Transcript
David Remnick (0:01)
From one World Trade center in Manhattan. This is the New Yorker Radio Hour.
Taylor Mac (0:04)
A co production of the New Yorker and WNYC studios.
David Remnick (0:09)
Welcome to the New Yorker Radio Hour. I'm David Remnick. President Trump, we all know, sees immigration as one of his winning issues. He's more than willing to make extreme threats, like closing the border entirely if it makes him look tough. One reason the issue works so well for him is that the Democrats tend to avoid it entirely. There really isn't a coherent view of immigration in the Democrats party, and most candidates in the race now barely bring it up, except to object to what Trump does. But at least one Democratic candidate is eager to talk about immigration. Julian Castro served as Secretary of Housing and Urban Development in the Obama administration, but he also is former mayor of San Antonio in Texas, right near the border, and he wants to change the terms of the presidential debate entirely. Castro has suggested that entering the United States without papers should no longer be a federal crime. I spoke to Julian Castro last week, and I asked him why he thought focusing on immigration policy was precisely the way to beat Donald Trump.
Julian Castro (1:14)
There are different reasons that I've chosen to focus early on and rolled out as my first policy plan on immigration. Number one, that's close to my heart. My family story is an American, an immigrant's American dream story.

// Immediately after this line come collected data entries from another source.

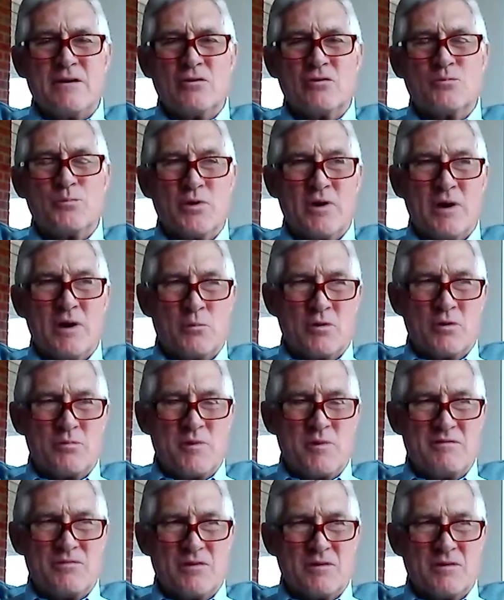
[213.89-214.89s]
who's put up
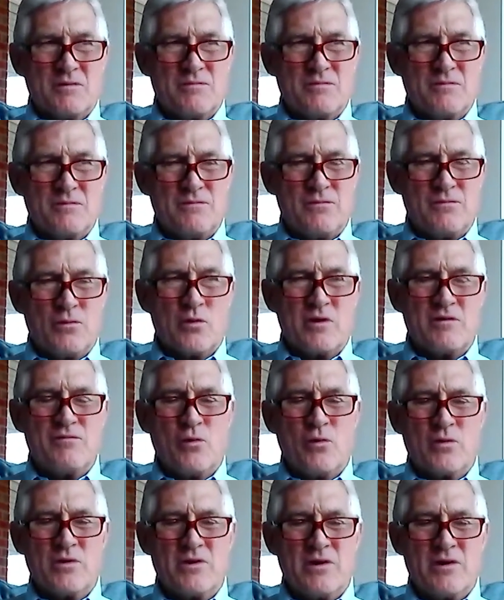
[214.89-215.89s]
with me for
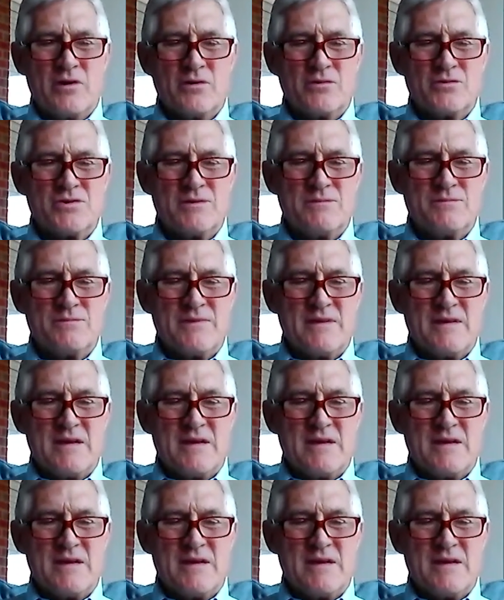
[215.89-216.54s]
44 years.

I grew up with a grandmother that had come over from Mexico when she was 7. She worked as a maid, a cook, and a babysitter. Raised my mom as a single parent. My mom became the first one to graduate from high school, go on to college. My brother Joaquin and I were able to go to college, to law school, to become the first in our family to become professionals as lawyers.
David Remnick (1:51)
And you're the son of real activists.
Julian Castro (1:53)
Of political activists, yeah. So my mother and father were involved, mostly my mom, but my dad for a little while involved in the old Chicano movement, the Mexican American civil rights movement of the late 1960s and early 70s. My mother was a hellraiser when she was young. She had started off in the Young Democrats and then part of the Rasul NIDA party. That was a third party that at the time said that neither the Democrats nor Republicans are really sufficiently serving the needs of the Mexican American community in Texas and the Southwest. So they formed their own party. By the time my brother and I were growing up, her activism was sort of tamping down. But we still grew up being taken to rallies and speeches and different organizational meetings. So we grew up around this sense that participating in the democratic process was a good thing.